2. The importance of a strong network cannot be overstated.

Relationships are everything not just in our personal lives, but in the professional world too. Having a strong network of other business owners and colleagues can be a defining factor in growth and success.

While I initially underestimated how valuable this could be, I quickly learned how vital these relationships are. As I became more connected in the business community, my network became crucial for recommendations and support. The most trusted form of organic marketing will always be word-of-mouth referrals, and my connections helped me reach new customers.

But beyond the free advertising, I also had a trusted circle of peers that I could turn to when I needed guidance that only another business owner could provide. This could be on everything from tricky customer service issues, to recommendations on tools and technology, to strategies for engaging with the community. They provided advice on how to solve my challenges based on their own experiences, and this helped to inform my decision making and let me avoid making the same mistakes.

3. You are going to make a lot of mistakes.

It’s easy to get caught up in your mistakes – and some days it felt like I was wrong all the time.

I did a lot of research prior to opening my business, and then I used that research to inform my decision making. While research is important, so is real-life feedback and experience. “Trial and error” is a part of every great invention, and every great business.

Why? Because most of us are doing things for the first time, without a roadmap or perfect data. In fact, the single biggest lesson I learned as an entrepreneur was how to confidently make decisions with incomplete information. This skill has been a game changer in every aspect of my career – from my own business, to marketing for major brands, to my work on the agency side – and has also been applied to my personal life.

You are never going to have truly complete information. So, instead of being stuck on what you don’t know, you have to figure out how to get comfortable with trusting yourself, listening to your intuition, and making the best judgment on how to move forward.

You’re going to make a wrong move at some point – like I said, it’s inevitable. The only problem with mistakes is if you keep repeating the same ones. Be decisive, implement and learn, and then act quickly to adapt as needed.

4. Innovation does not have to be expensive, but it does have to be impactful.

You need to be innovative to remain competitive. It’s a simple truth.

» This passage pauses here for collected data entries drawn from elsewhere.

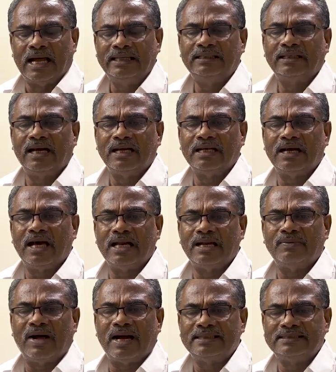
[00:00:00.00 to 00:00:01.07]
ஐந்தாண்டு
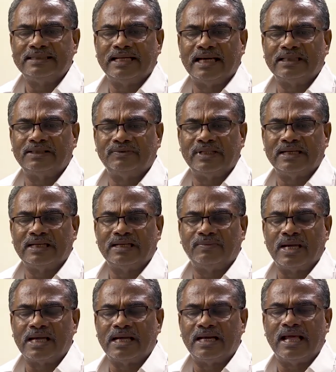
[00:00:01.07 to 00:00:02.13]
காலம் ஆட்சி நடத்துவதற்கு
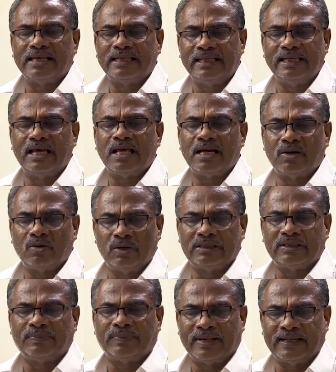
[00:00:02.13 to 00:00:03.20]
மக்கள் அங்கீகாரம்
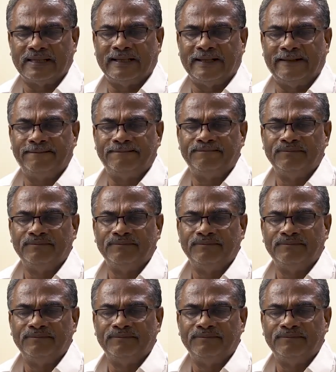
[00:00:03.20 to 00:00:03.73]
கொடுத்த பிறகு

Innovation can take many forms, but one of the most important is continually improving and enhancing customer experiences. Having a customer-centric mindset is essential.

It’s not always about spending more and making huge investments in cutting-edge technology. Instead of viewing innovation as a financial investment, identify new ways to delight your customers using the resources you already have.

Here’s an example: when I was running my own business, we created a loyalty program to encourage repeat customers and reward them for coming back. We considered creating a tech-based loyalty program, but decided to start with physical cards to test customer interest before making the investment. In the end, physical cards ended up being exactly what we needed to make the loyalty program a success, and a more expensive option was not necessary.

The key to standing out from the competition will be understanding the evolving demands of your customers and finding a unique way for your business to keep meeting their needs.

Bonus: this experience is unlike any other.

I wish I knew not only how hard running a business would be, but also how rewarding. Wearing every hat (often simultaneously) can be very stressful, but is also an incredible learning opportunity.

This is part of the reason why I came to BILL. My career was irrevocably shaped by my experiences as a small business owner, and our close relationship with our SMB customers gives us a front-row seat to their challenges and successes.

Each of those 5.5 million new business applications represents an idea come to life and a story waiting to be told. I am excited to see, and be inspired by, these stories and journeys for years to come.

Sarah Acton is the Chief Marketing Officer at BILL.